> [Try it]: When you retype the data, keep every word exactly and include none of the pictures.

[Source data]
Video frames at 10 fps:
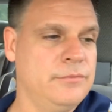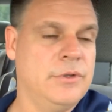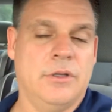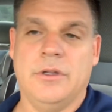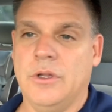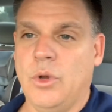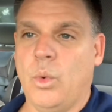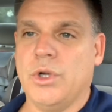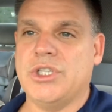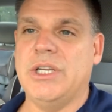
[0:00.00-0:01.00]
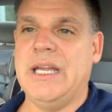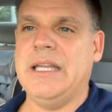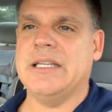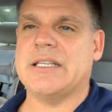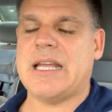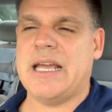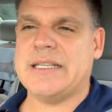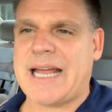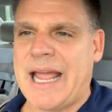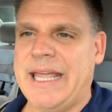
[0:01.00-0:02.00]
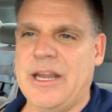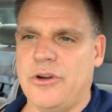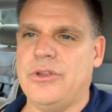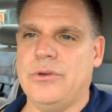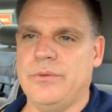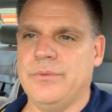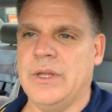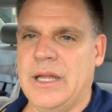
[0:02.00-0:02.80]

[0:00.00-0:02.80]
What you need to say is, I hear you.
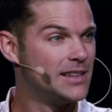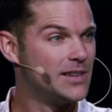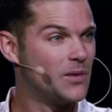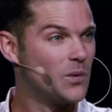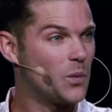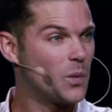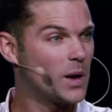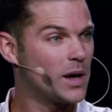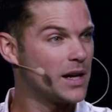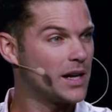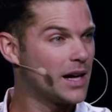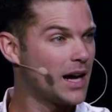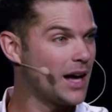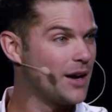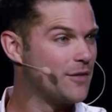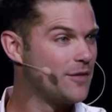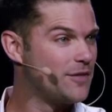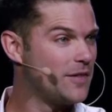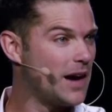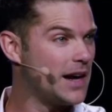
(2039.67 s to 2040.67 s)
We're going to kind
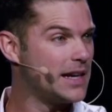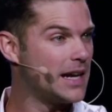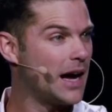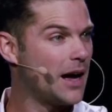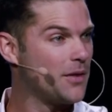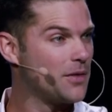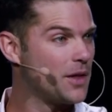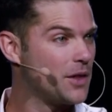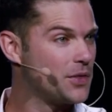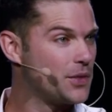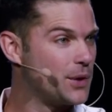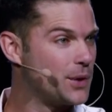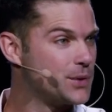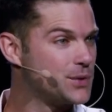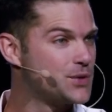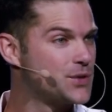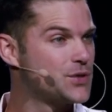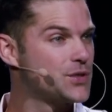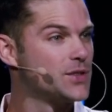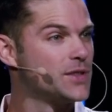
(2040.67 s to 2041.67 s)
of find out that
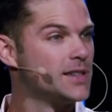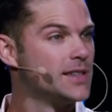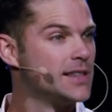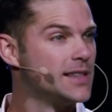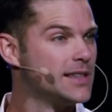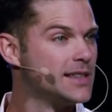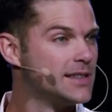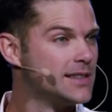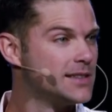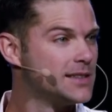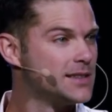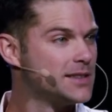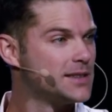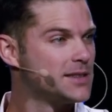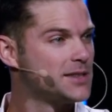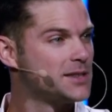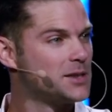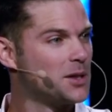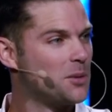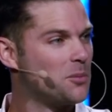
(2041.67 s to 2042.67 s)
there's
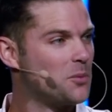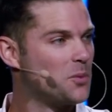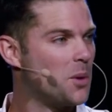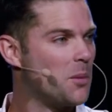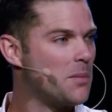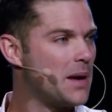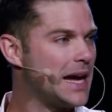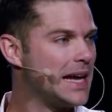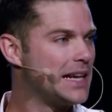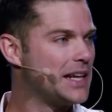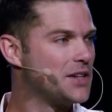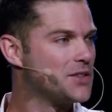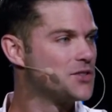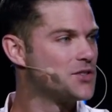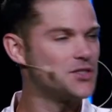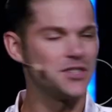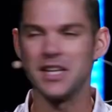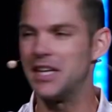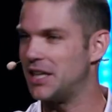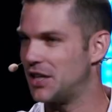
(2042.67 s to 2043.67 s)
some remaining
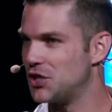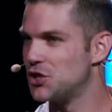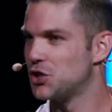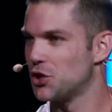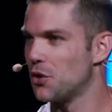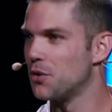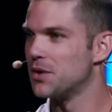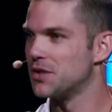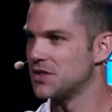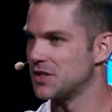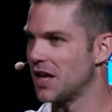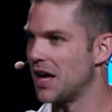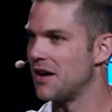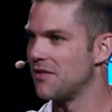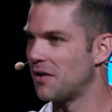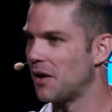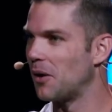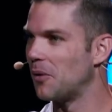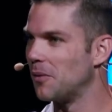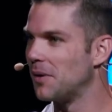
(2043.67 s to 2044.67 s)
sin in Jonah's life, aren't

> [Response]:
Video frames at 10 fps:
[0:00.00-0:01.00]
[0:01.00-0:02.00]
[0:02.00-0:02.80]

[0:00.00-0:02.80]
What you need to say is, I hear you.
(2039.67 s to 2040.67 s)
We're going to kind
(2040.67 s to 2041.67 s)
of find out that
(2041.67 s to 2042.67 s)
there's
(2042.67 s to 2043.67 s)
some remaining
(2043.67 s to 2044.67 s)
sin in Jonah's life, aren't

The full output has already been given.